Raw data =>
- - - -

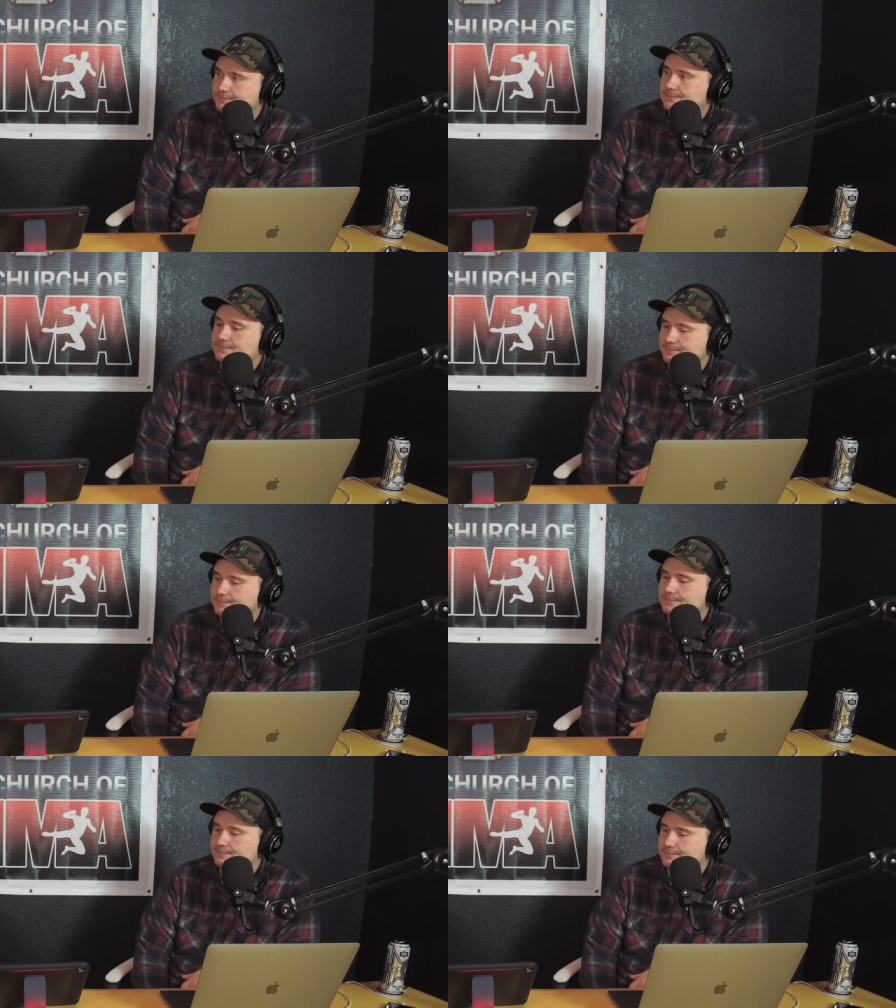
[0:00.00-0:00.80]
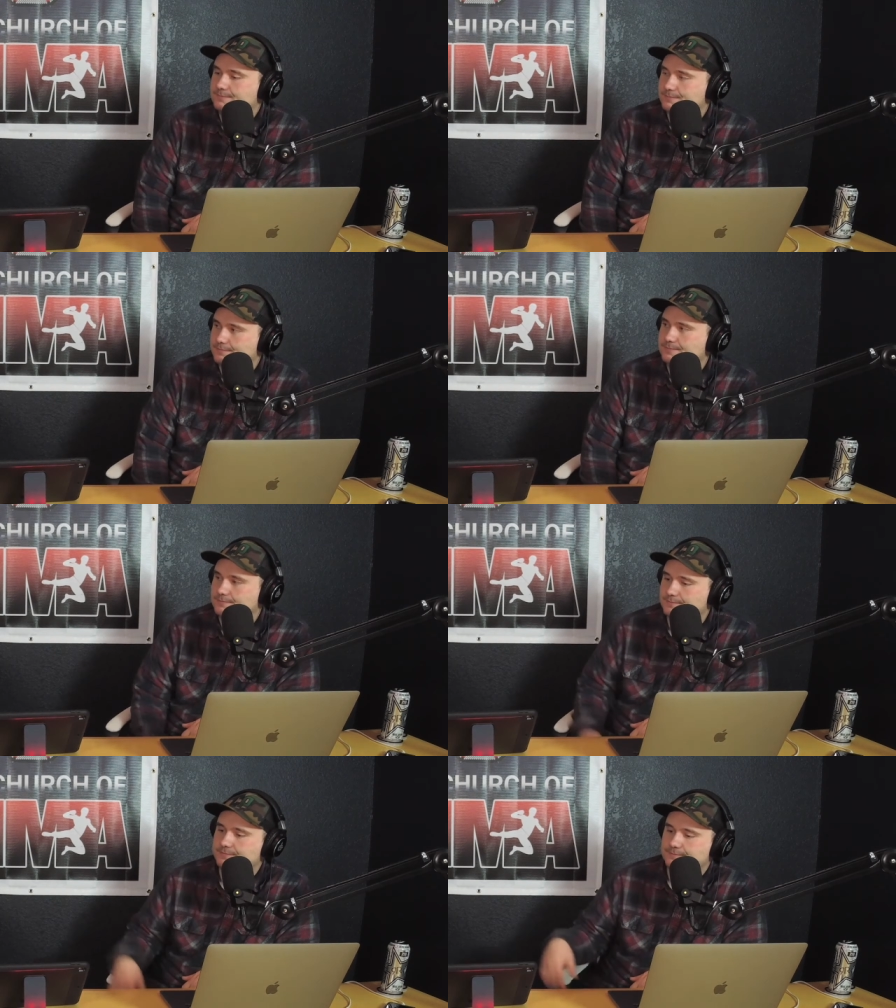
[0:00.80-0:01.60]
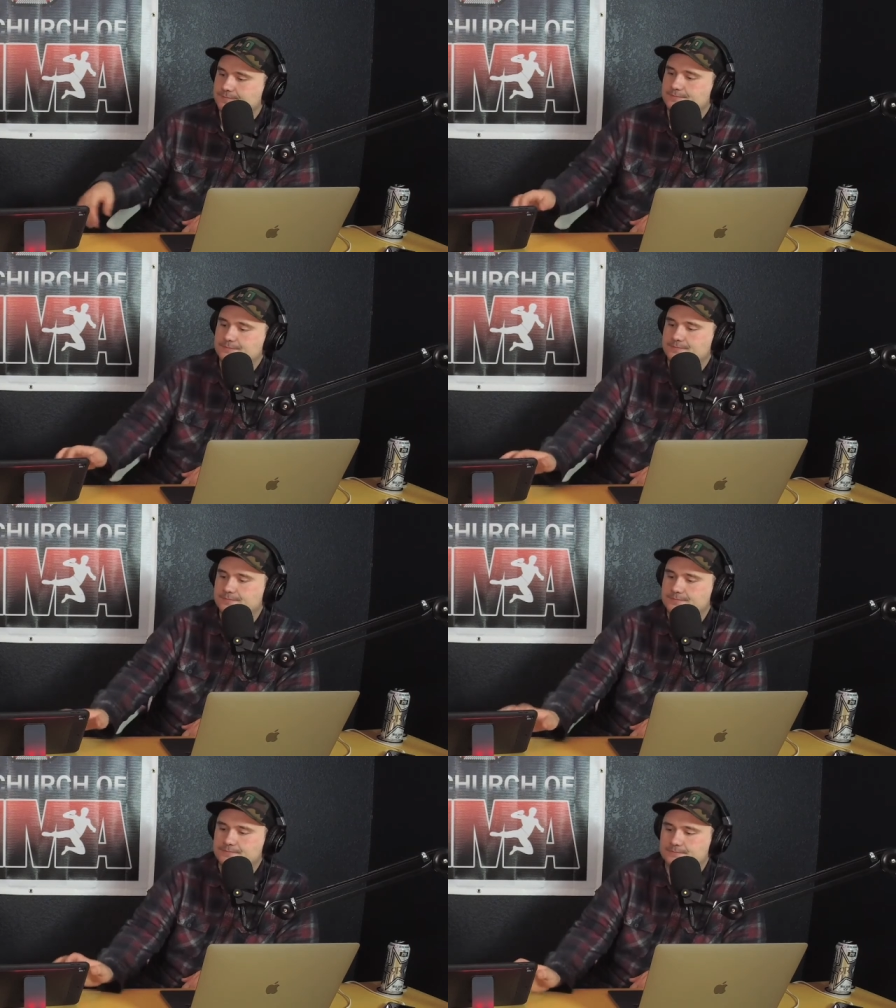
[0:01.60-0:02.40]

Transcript: she's doing what's best for her. And, you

- - - -

What is needed =>
When you restate the listing above, give each line word for word but leave out every image.

Solution for this task =>
[0:00.00-0:00.80]
[0:00.80-0:01.60]
[0:01.60-0:02.40]

Transcript: she's doing what's best for her. And, you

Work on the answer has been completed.